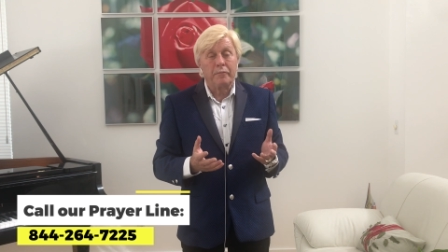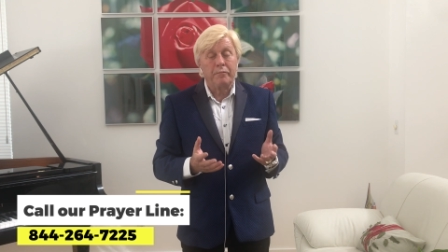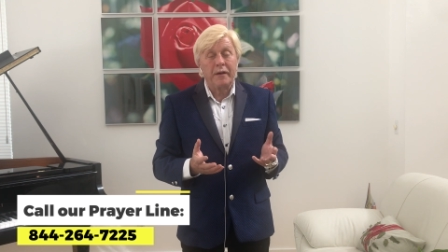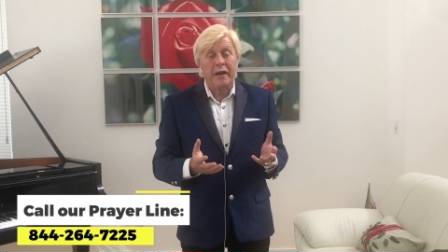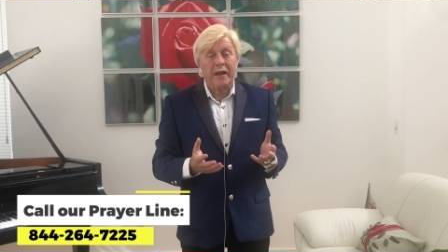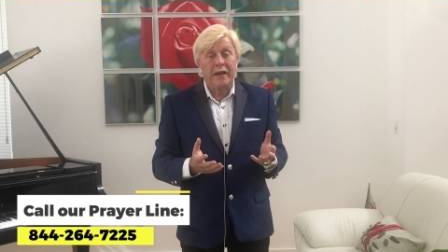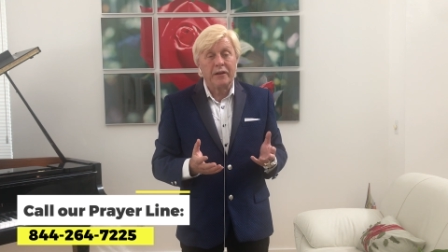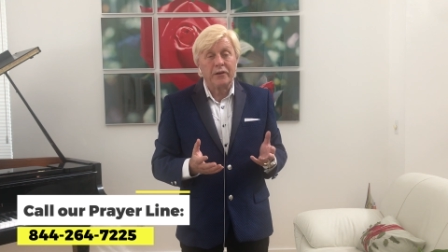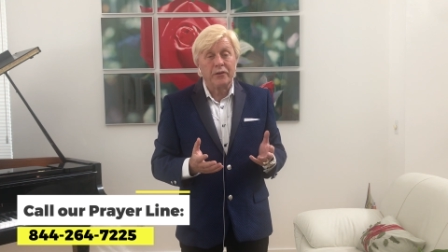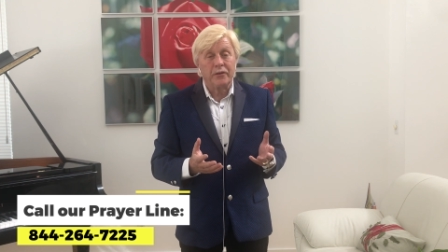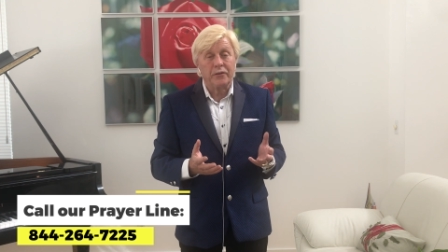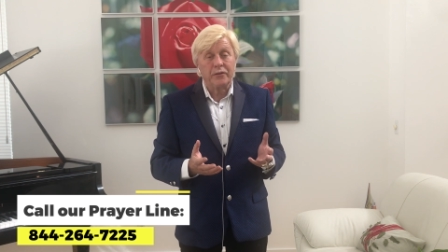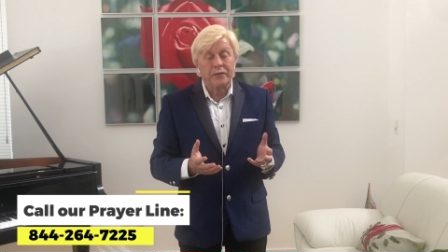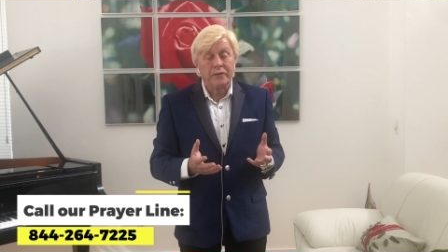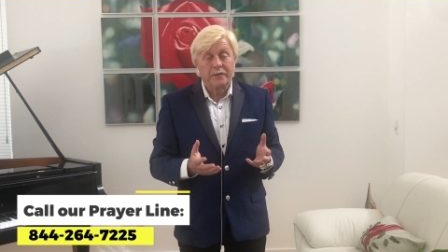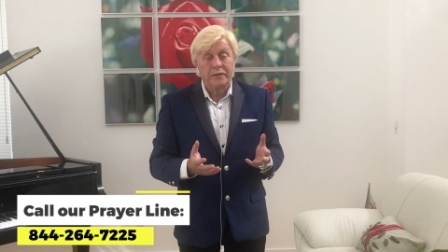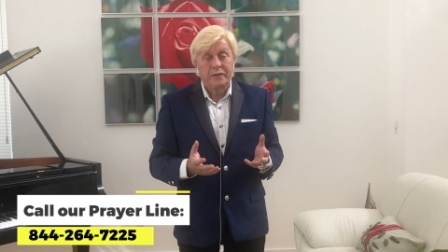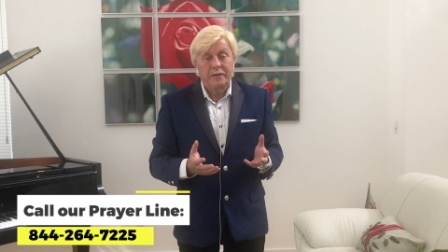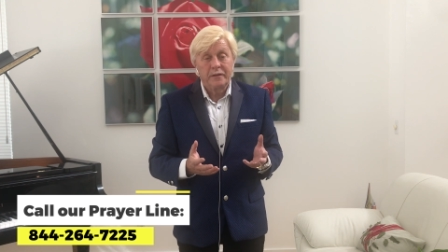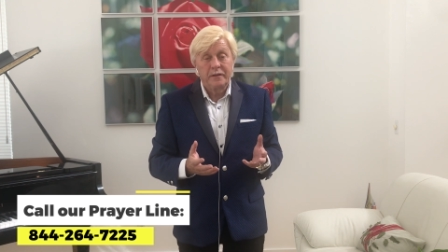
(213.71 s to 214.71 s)
a battle.
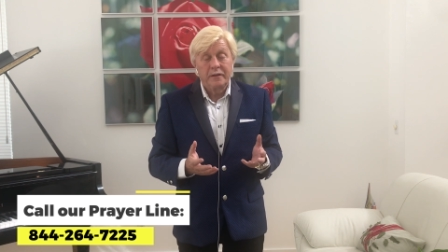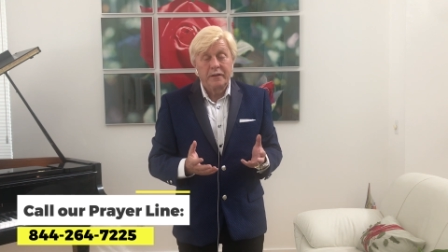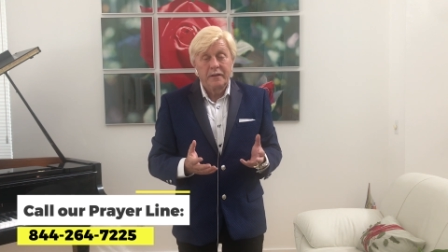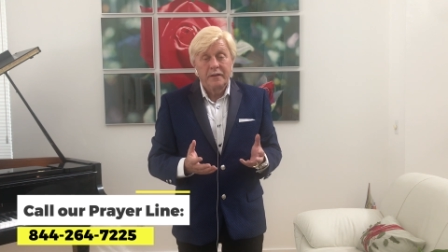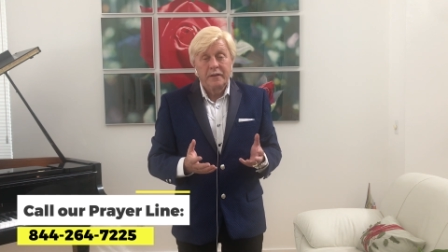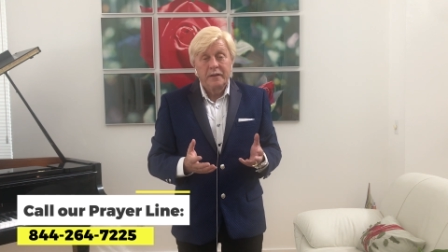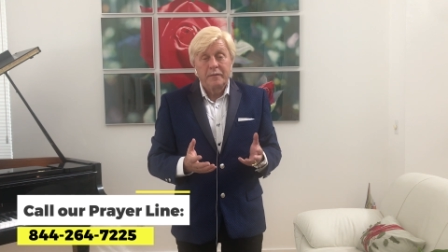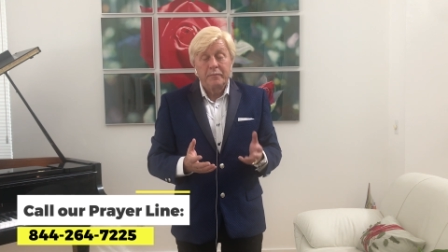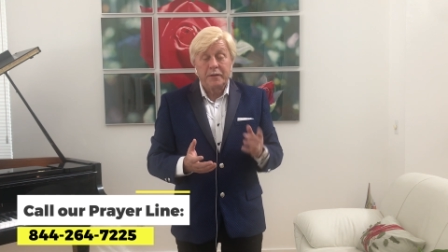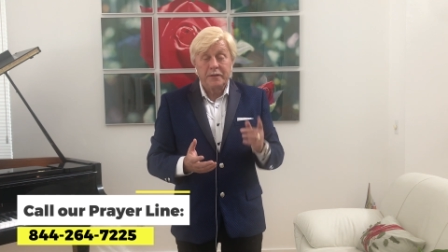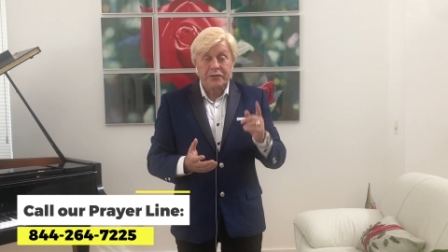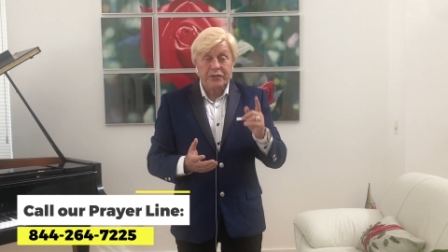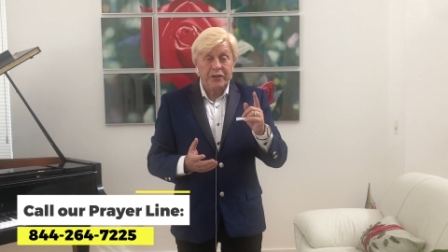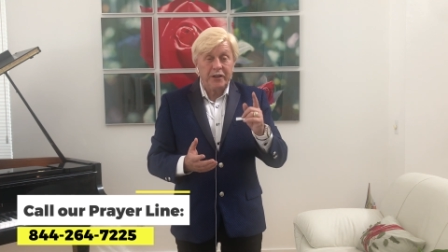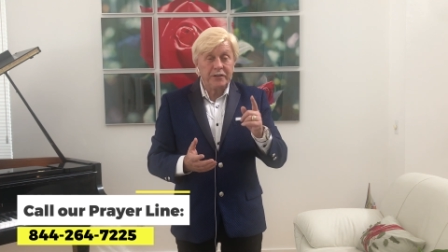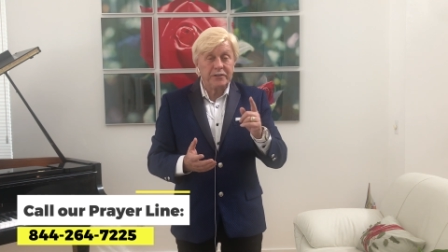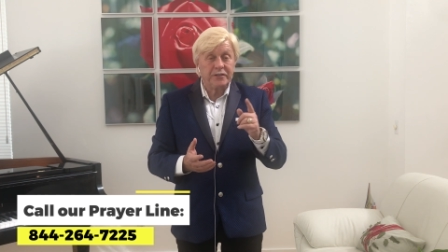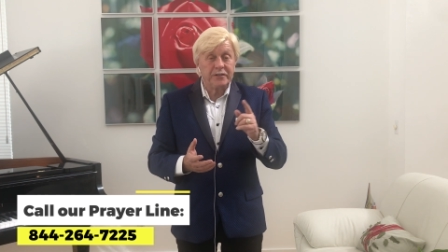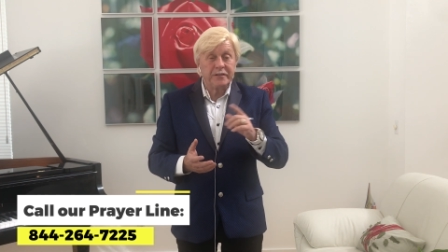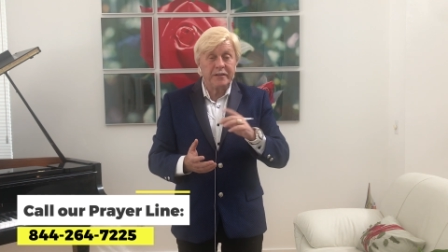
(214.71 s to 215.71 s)
But
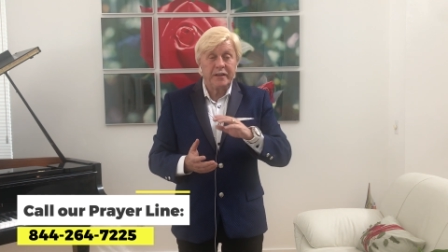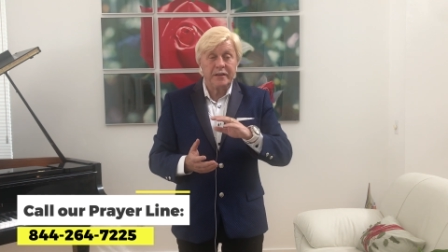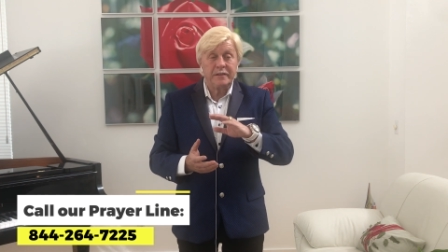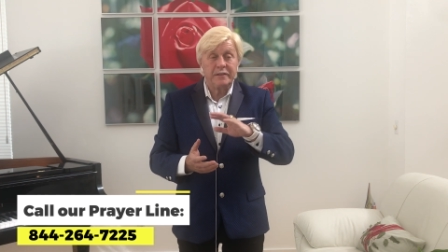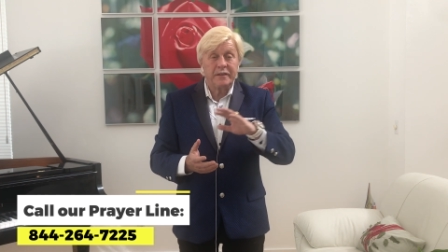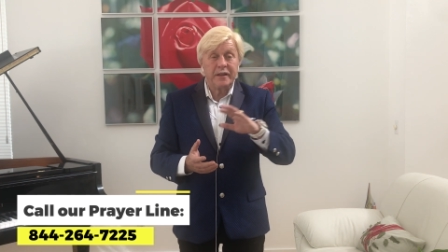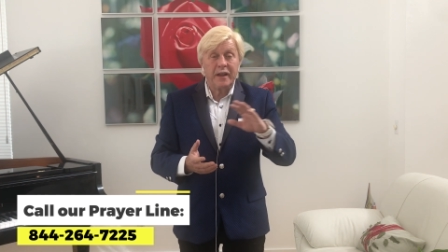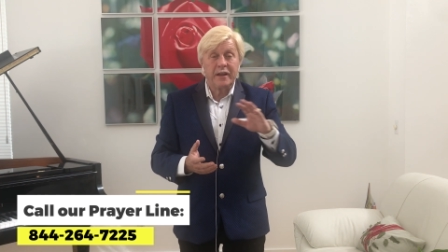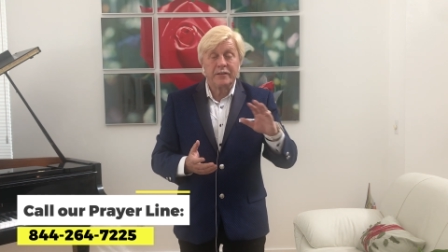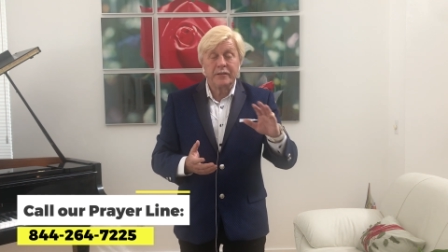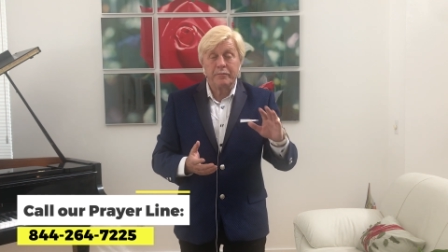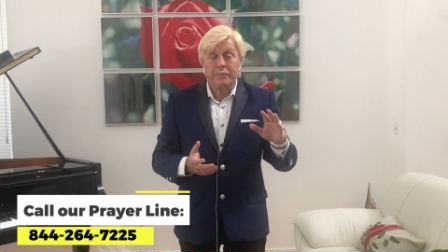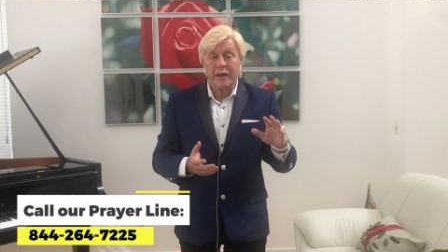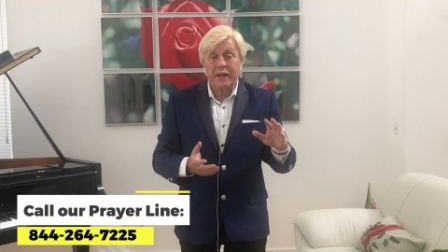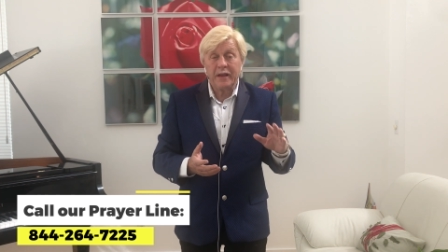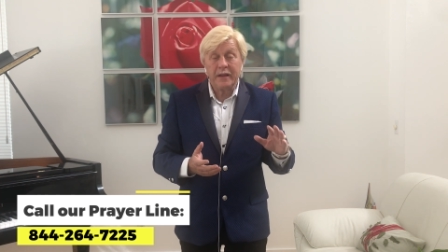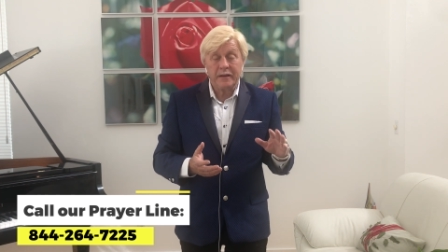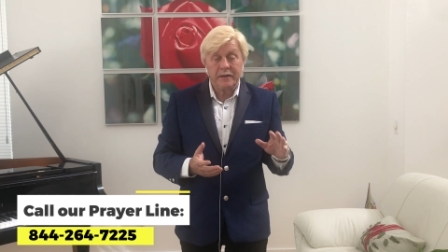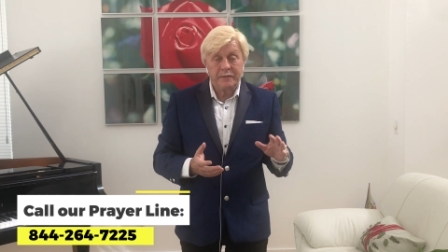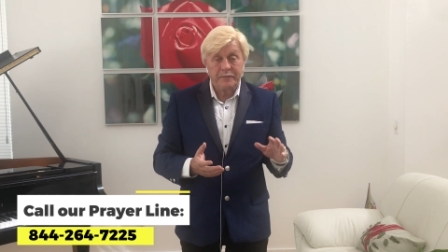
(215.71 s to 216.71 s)
Jesus didn't take the
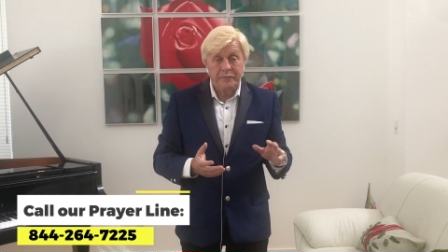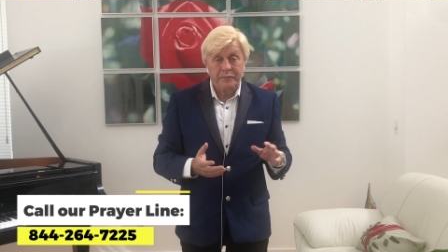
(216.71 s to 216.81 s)
bait.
++++++++++++++++++++
Your answer should be an exact copy of the entries above, with no images included.

(213.71 s to 214.71 s)
a battle.
(214.71 s to 215.71 s)
But
(215.71 s to 216.71 s)
Jesus didn't take the
(216.71 s to 216.81 s)
bait.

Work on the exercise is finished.